While there are certainly new challenges for TAs and Course Instructors, especially those facilitating larger lectures, labs, and courses with very different learning outcomes, I don’t think we need to overhaul everything from our teaching toolkits in order to work well in the online environment. In a humanities course, my role as a TA involves discussing readings with the students, ensuring that they have access to course content through lectures and other resources, and assessing their written assignments by providing qualitative and quantitative feedback.
Office hours have been and will continue to be an essential element of how I support my students in the online environment. Meeting online instead of meeting students at the St. George Campus has not been a huge adjustment, since I simply post the meeting url at the top of each new signup sheet rather than listing a room number and building location.
In the future, I also plan to ask my students whether they prefer video meetings or audio discussions, most likely using a Community Agreement at the start of the new term. While I prefer teaching online using live video classes, I have realized after hosting several webinars that mandatory video participation introduces new accessibility and equity concerns, as some students will have limited internet access or be hesitant to appear on video in the privacy of their homes, among other considerations.

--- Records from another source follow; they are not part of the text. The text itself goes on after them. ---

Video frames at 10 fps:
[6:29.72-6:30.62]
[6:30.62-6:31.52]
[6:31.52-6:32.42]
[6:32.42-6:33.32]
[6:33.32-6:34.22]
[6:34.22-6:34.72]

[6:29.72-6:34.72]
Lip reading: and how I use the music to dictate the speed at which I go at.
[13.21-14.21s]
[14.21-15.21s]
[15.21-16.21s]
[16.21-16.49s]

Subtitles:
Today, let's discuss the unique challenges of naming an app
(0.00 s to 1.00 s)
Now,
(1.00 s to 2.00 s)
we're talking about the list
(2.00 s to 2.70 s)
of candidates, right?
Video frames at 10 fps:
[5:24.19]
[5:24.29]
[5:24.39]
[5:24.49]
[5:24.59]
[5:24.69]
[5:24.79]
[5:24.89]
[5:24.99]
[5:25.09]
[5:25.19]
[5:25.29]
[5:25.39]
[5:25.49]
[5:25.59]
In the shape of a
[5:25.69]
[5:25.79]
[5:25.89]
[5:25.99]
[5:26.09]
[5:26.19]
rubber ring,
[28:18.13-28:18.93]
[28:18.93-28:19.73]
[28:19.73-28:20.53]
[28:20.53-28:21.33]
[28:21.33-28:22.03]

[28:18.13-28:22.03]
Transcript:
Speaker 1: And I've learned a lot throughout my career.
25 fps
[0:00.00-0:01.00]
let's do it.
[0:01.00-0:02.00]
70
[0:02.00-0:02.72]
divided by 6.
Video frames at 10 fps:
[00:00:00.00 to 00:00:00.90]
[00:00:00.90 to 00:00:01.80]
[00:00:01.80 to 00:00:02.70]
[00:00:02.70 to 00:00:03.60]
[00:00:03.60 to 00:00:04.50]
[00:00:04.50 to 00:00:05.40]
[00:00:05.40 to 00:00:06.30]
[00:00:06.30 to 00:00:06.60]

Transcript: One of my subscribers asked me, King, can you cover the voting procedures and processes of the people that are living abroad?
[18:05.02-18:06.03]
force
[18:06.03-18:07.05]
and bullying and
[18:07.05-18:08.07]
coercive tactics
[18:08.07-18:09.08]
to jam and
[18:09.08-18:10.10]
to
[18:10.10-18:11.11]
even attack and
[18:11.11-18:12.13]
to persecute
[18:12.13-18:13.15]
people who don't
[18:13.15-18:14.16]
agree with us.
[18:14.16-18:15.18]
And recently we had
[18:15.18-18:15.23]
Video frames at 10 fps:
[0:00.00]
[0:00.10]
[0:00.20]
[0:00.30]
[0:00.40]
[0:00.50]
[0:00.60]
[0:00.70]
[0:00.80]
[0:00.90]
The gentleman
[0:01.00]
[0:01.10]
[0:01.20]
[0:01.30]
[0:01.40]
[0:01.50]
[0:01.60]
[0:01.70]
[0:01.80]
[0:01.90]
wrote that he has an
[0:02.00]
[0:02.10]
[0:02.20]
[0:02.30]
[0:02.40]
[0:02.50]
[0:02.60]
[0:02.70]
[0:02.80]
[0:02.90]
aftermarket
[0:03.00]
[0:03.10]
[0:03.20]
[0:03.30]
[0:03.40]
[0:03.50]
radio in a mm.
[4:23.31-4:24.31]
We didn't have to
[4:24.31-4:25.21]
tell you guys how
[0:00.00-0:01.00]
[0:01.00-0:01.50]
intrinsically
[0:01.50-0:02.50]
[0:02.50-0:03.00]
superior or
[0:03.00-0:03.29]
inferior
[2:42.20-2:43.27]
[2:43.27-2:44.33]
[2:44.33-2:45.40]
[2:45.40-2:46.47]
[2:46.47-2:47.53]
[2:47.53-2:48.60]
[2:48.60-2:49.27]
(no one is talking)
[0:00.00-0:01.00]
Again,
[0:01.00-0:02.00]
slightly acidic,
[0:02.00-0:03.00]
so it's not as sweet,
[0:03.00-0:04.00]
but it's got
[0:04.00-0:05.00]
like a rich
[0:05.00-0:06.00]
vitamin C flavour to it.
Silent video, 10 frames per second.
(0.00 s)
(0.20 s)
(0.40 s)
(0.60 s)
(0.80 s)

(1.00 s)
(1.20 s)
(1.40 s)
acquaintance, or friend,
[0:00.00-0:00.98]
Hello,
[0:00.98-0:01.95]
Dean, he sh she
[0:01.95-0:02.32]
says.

I have also noticed certain assumptions made about the current generation of undergraduate students – that they are “naturally good” at using technology as “digital natives.” From my experience working with a diverse group of learners in undergraduate courses, it is safer to assume that all students will need some measure of guidance on user netiquette and support when adjusting to new EdTech tools, just as a TA or CI would need to explain the expectations, learning outcomes, and formatting of any given assignment.
Whether in the classroom or in the online environment, I try to gauge my students’ concerns using multiple forms: an “Access Check” at the start of the first class (which is also a staple of TATP programming), student questionnaires distributed periodically throughout the course, a drop-in Q&A discussion board, and any other available avenues to ensure that my students’ voices are heard.
While this (COVID-19) situation is unprecedented, I have tried to support my students by inviting them to share their fears and concerns, by normalizing these open conversations, and even by sharing in my own challenges as a teacher and learner. While I am not suggesting that TAs or CIs provide an unsolicited biography or communicate a narrative about resilience that risks diminishing students’ unique challenges, I feel that sharing some insight about my own transition has helped my students trust in me, as we navigate this situation together as learners.